Conduct and IT Risk Supervision of Banks

Conduct and IT Risk Supervision of Banks

Harmonised protection in the integrated financial market

In Austria, banks are the central delivery channel for a wide range of financial products – from classical banking services, such as payments or loans, through securities all the way through to insurance products. Towards their customers, they are a provider of a wide range of products or services.

More than harmonised rules are required to ensure that consumers are reliably protected irrespective of the specific product or provider: A common approach to supervision is required that covers all financial services offered through banks. The decisive factor is that the products meet customers’ requirements, are explained transparently and are brokered in a fair manner.

A consistent supervisory framework is increasingly gaining in significance in the area of IT risks. The digitalisation of the financial market requires clear harmonised standards – both to strengthen cybersecurity as well as to ensure digital resilience. All market participants – especially consumers – profit from this.

The FMA’s Approach to Supervision: convergent, integrated and future-oriented

Back in 2018, the FMA took an important step towards convergent supervision by bundling the supervision of banks in relation to conduct topics in the areas of banking, investments and insurance services. A dedicated division for Conduct Supervision for Banks enabled a holistic view for conduct issues – across different products and legal forms.

Since 2025, conduct supervision has been fully integrated into the Banking Supervision department. Conduct-oriented and prudential supervisory approaches have been organisationally integrated. The result: a consistent, coherent supervisory framework throughout the entire banking delivery channel.

Since 2025, IT risk supervision of banks (LSIs), payment and e-money institutions has also been centralised in the division “Conduct and IT Risk Supervision of Banks”. It particularly focuses on rules set out in the EU’s DORA Regulation and the relevant EBA Guidelines. Reported ICT-related incidents, planned outsourcings and registers of information are systematically logged, analysed, and assessed in a risk-oriented manner.

Since April 2025, this division is also responsible for the ongoing conduct supervision of credit servicers. Since the entry into force of the Credit Servicers and Credit Purchasers Act (KKG; Kreditkäufer- und Kreditdienstleister-Gesetz), this new group of providers also falls under the conduct-based supervisory regime. Integrating this area into the existing division ensures the same customer protection, transparency and business practices-related benchmarks apply – regardless of whether the institution is a bank or a credit servicer. General information can be found on the page Credit Servicers and Credit Purchasers.

Synergies between Conduct and IT Risk: two perspectives, a common objective

Bundling conduct and IT risk supervision in a single division consciously draws together two perspectives that are inextricably linked in the increasingly digitalised financial world: The former focuses on observing conduct and distribution rules towards customers – while the latter guarantees secure, stable and trustworthy technical systems in the background.

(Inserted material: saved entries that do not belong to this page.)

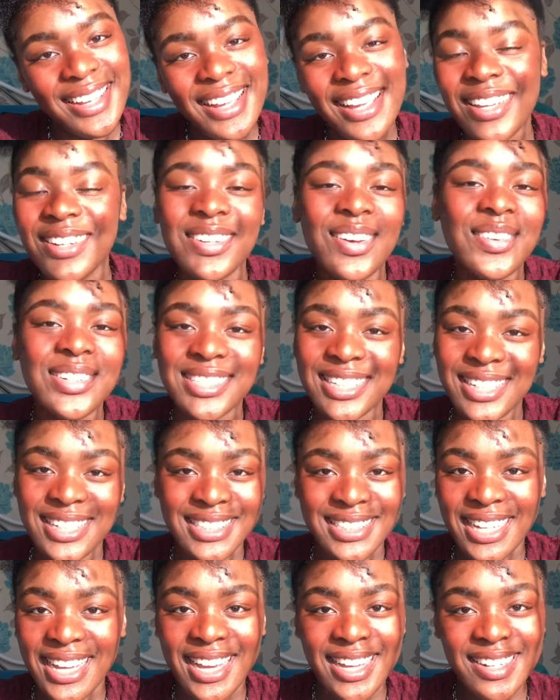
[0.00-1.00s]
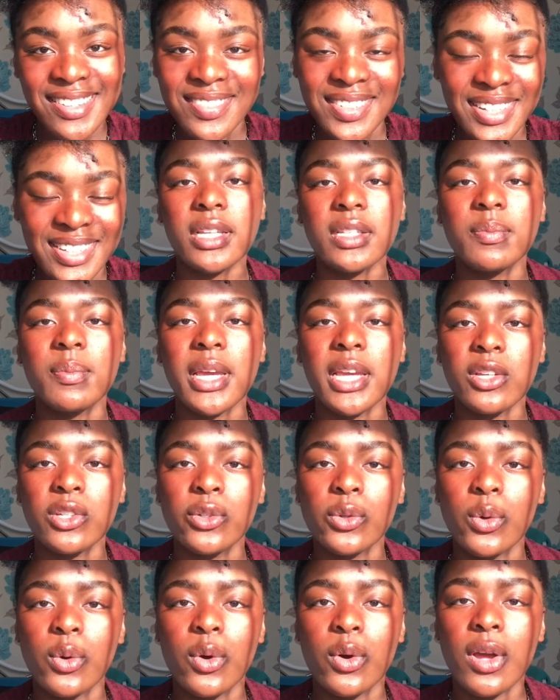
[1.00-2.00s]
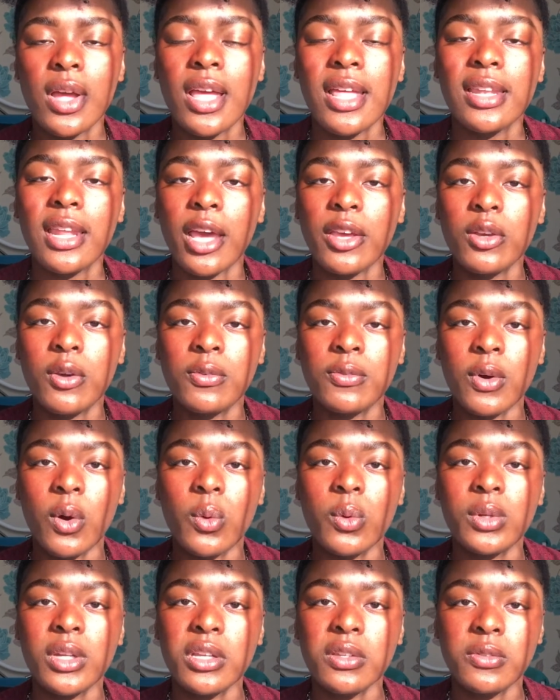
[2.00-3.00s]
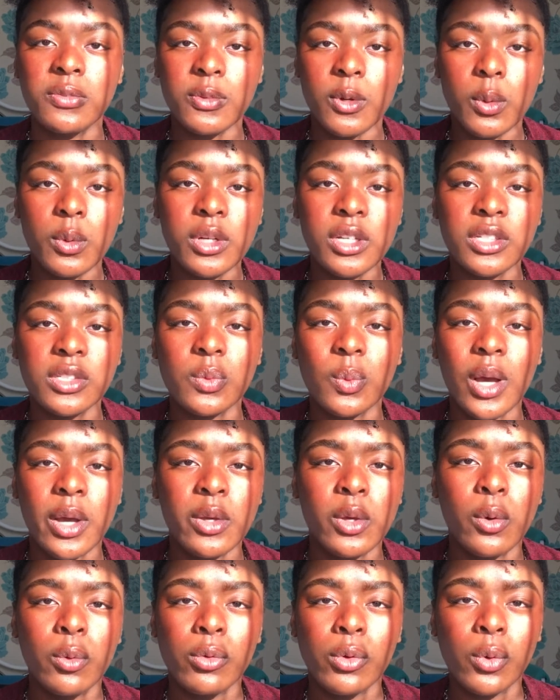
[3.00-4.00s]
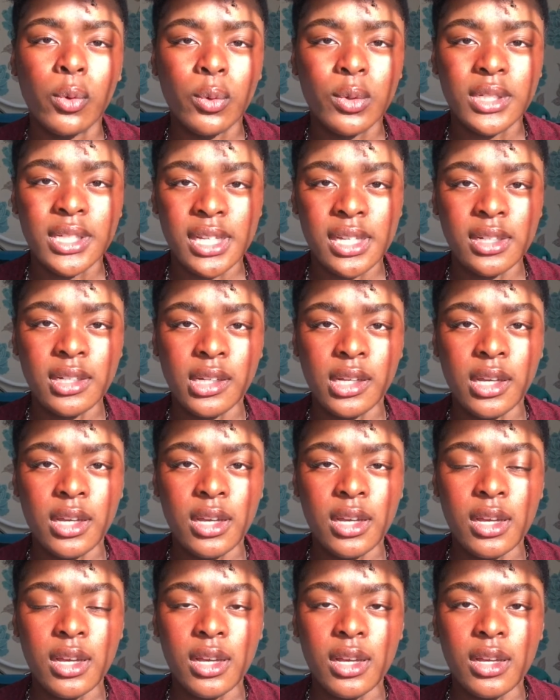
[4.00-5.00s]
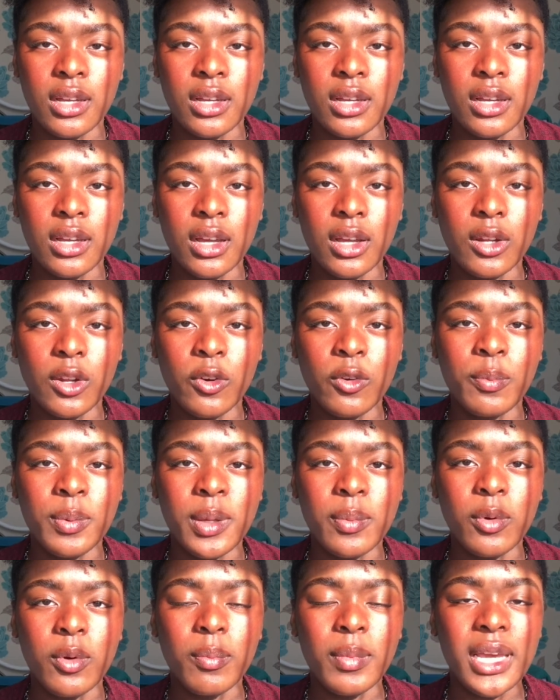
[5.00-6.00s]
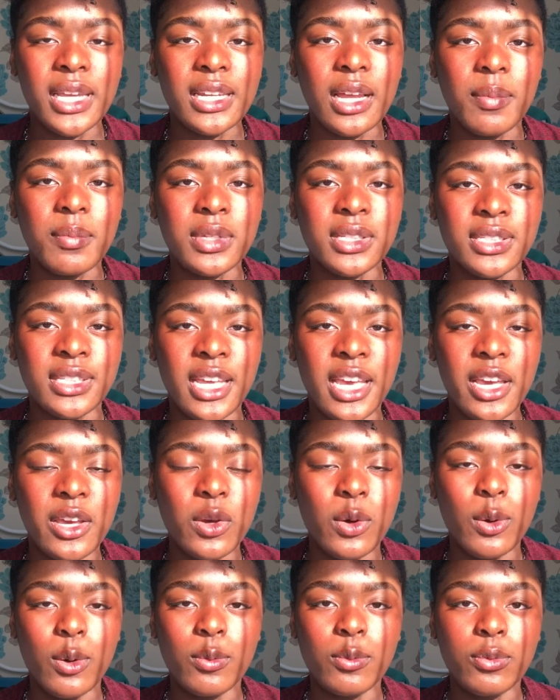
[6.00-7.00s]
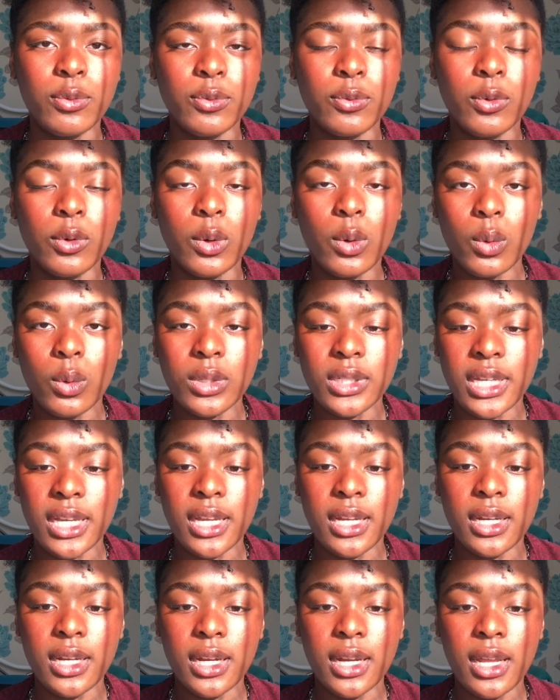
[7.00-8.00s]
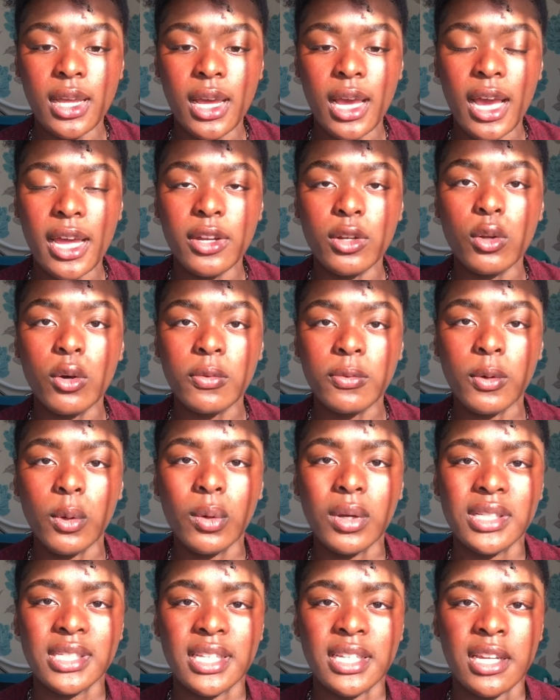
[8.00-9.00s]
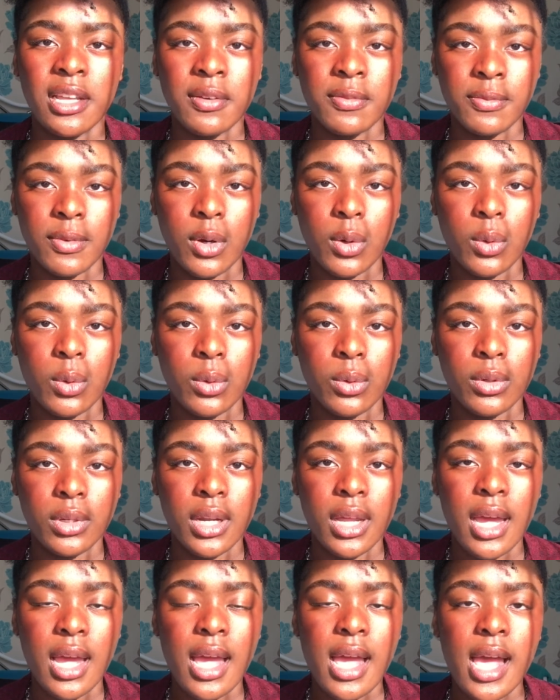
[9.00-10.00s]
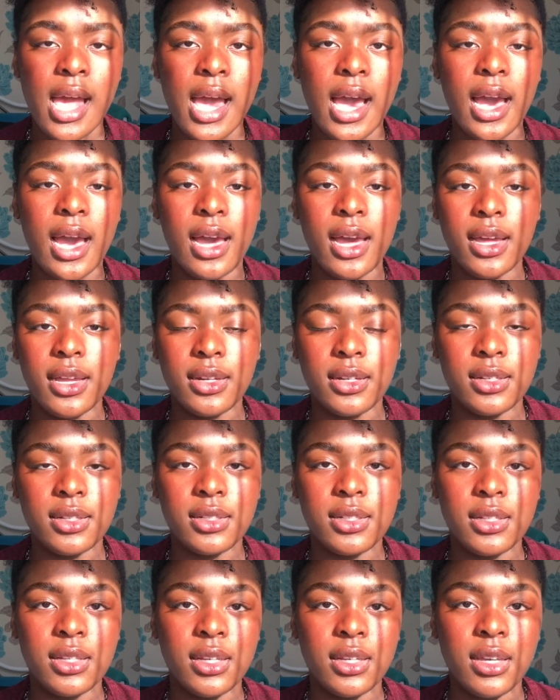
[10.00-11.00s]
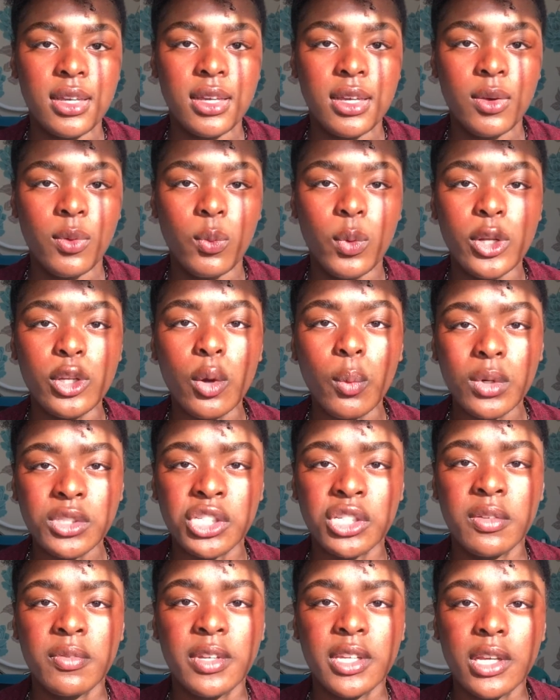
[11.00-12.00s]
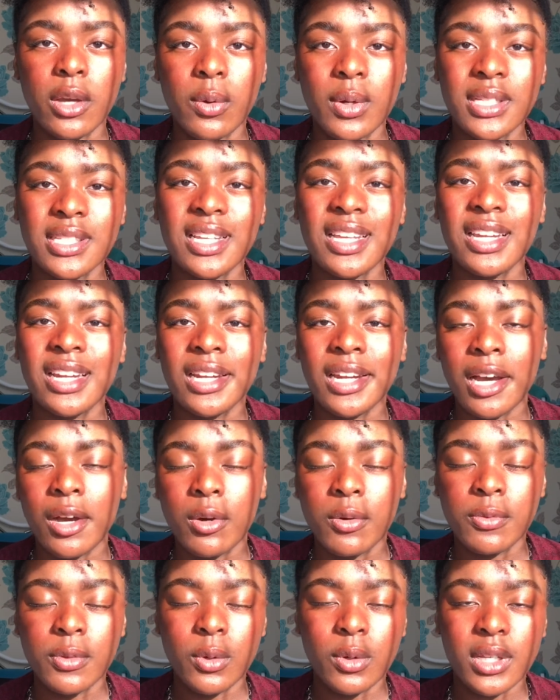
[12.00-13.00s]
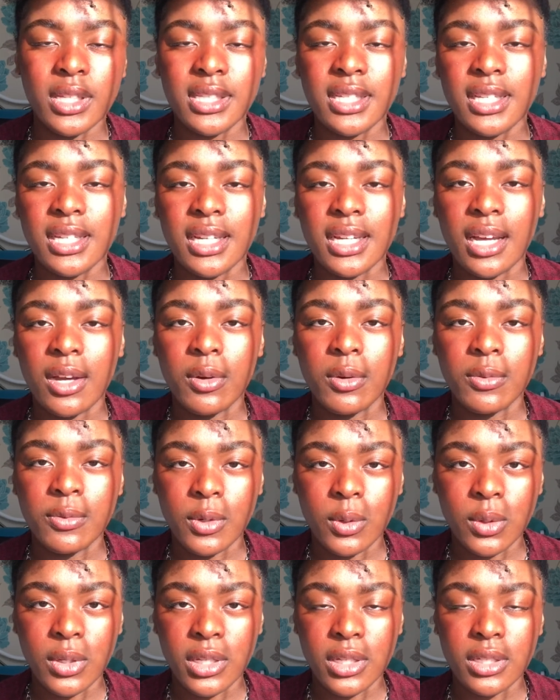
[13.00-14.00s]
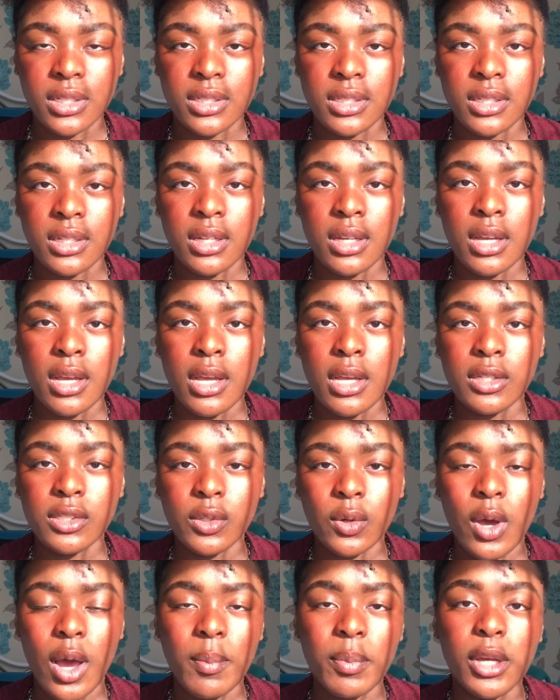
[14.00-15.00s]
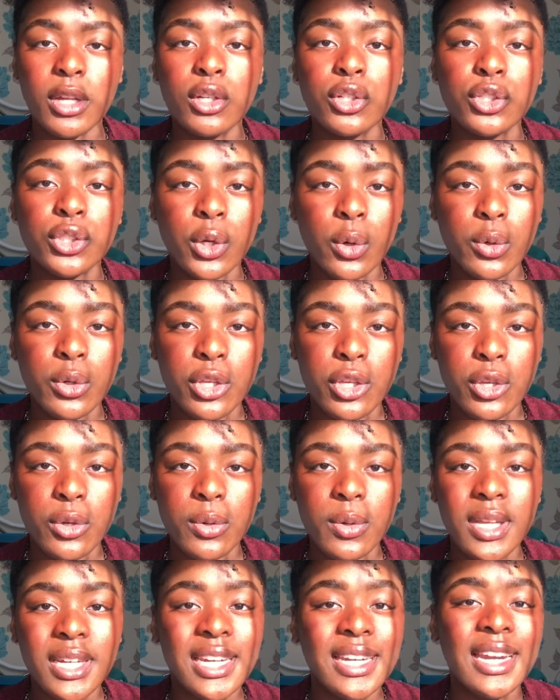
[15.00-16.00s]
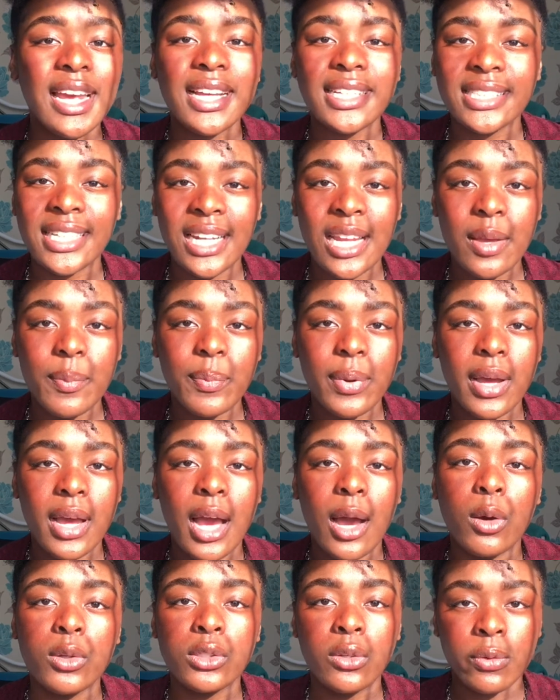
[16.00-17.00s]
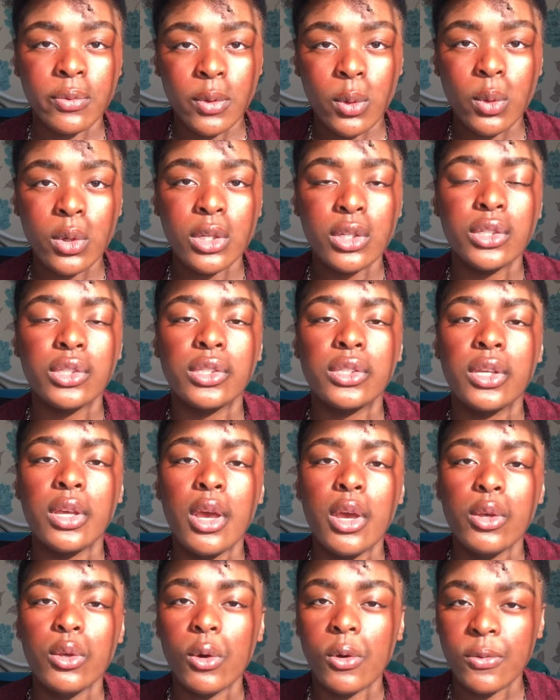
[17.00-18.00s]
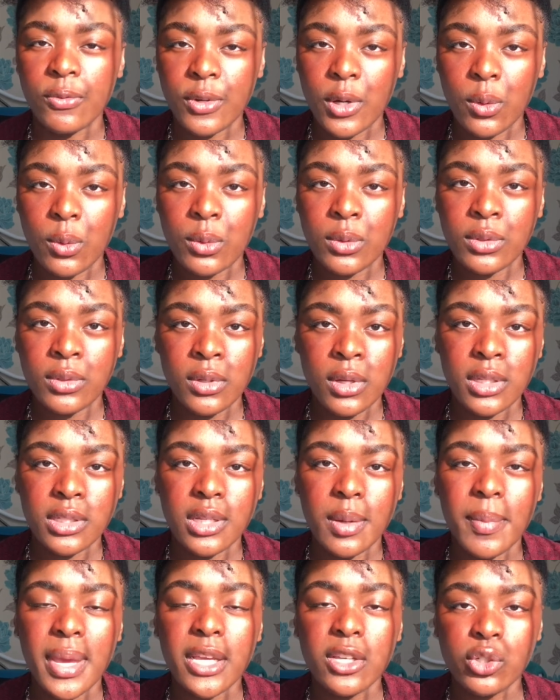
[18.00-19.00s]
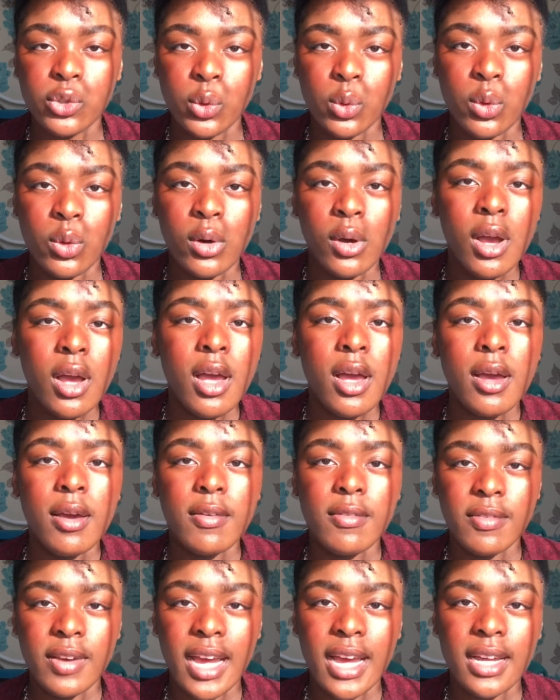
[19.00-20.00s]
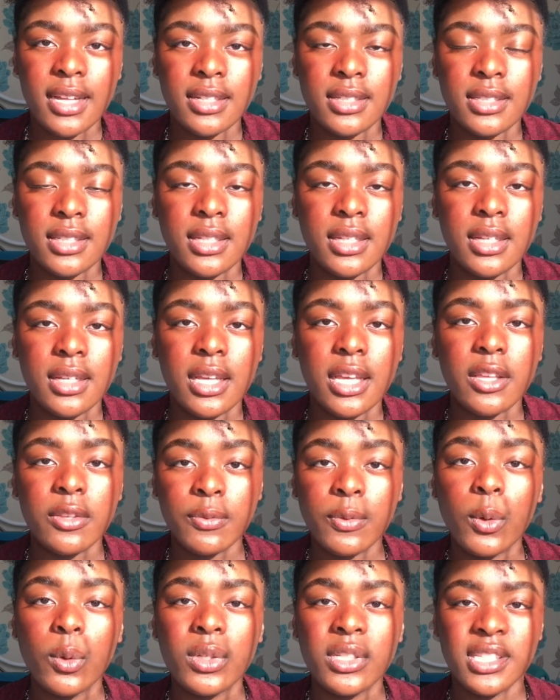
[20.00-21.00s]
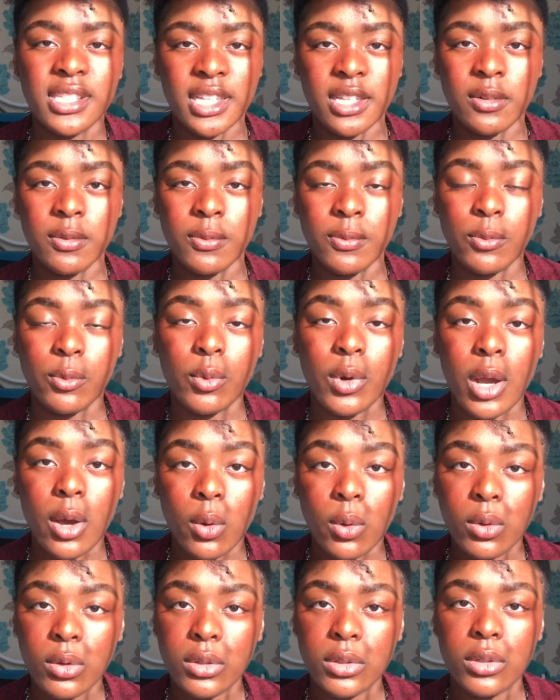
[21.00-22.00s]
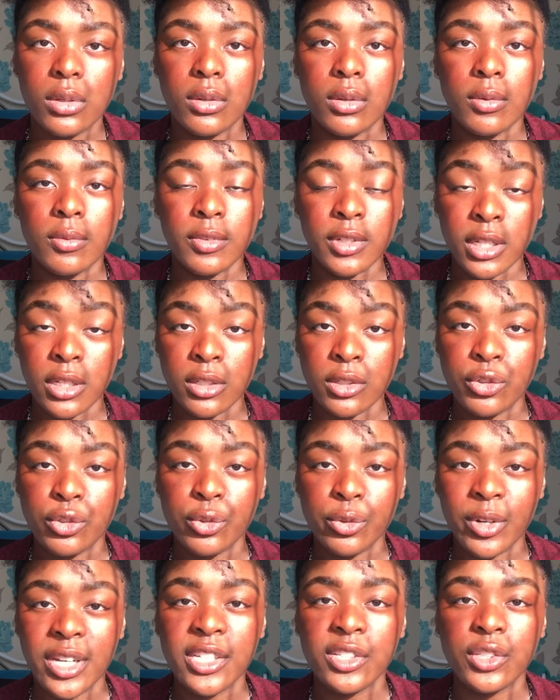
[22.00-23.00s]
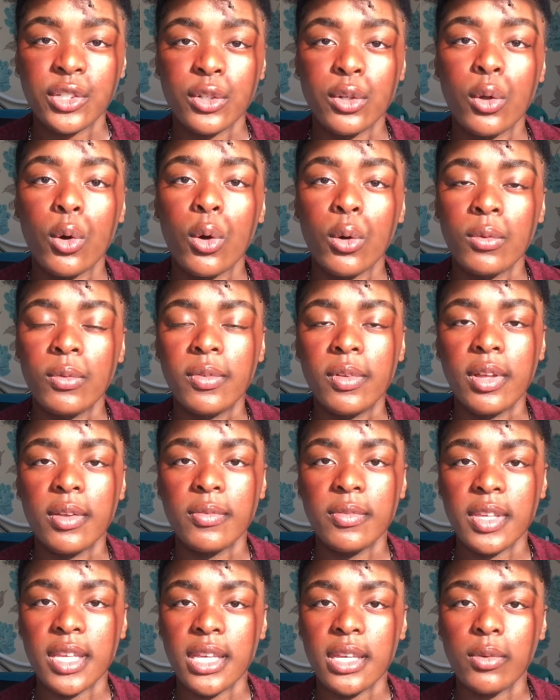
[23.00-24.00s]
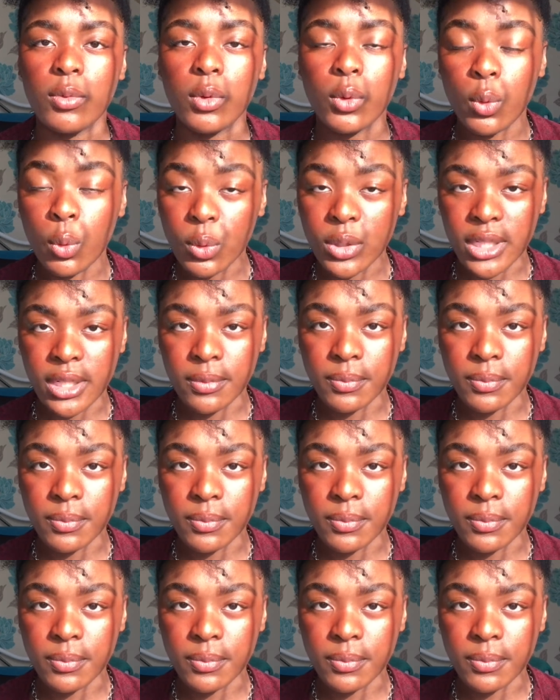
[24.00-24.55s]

no one's gonna say anything. Just make sure that your phone is focused while you're recording. A lot of people make that mistake of recording and not focusing their phone, and when you're watching the video, it's in and out of focus, in and out of focus. So I'm gonna show you in the next clip how to focus your phone to make sure that it's focusing throughout the duration of the recording.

Fair advice, transparent information and the reliable settlement of transactions also need sound IT processes. In contrast, IT outages or cyber incidents may directly affect the customer experience and confidence in the financial market. By linking both issues, the FMA strengthens its ability to recognise risks fully and to address them efficiently – in the interests of a modern, resilient, and customer-oriented financial market.

This holistic approach has been strengthened further by including the supervision of credit servicers. Particularly in the case of credit-related services  such as the processing of non-performing exposures – it is paramount that both the conduct-related treatment of customers as well as the technical infrastructure (e.g. for processing data, communications and complaints handling) meet high standards.

This is how integrated supervision of technology, compliance and conduct emerges – in a tailored, efficient and future-proof manner.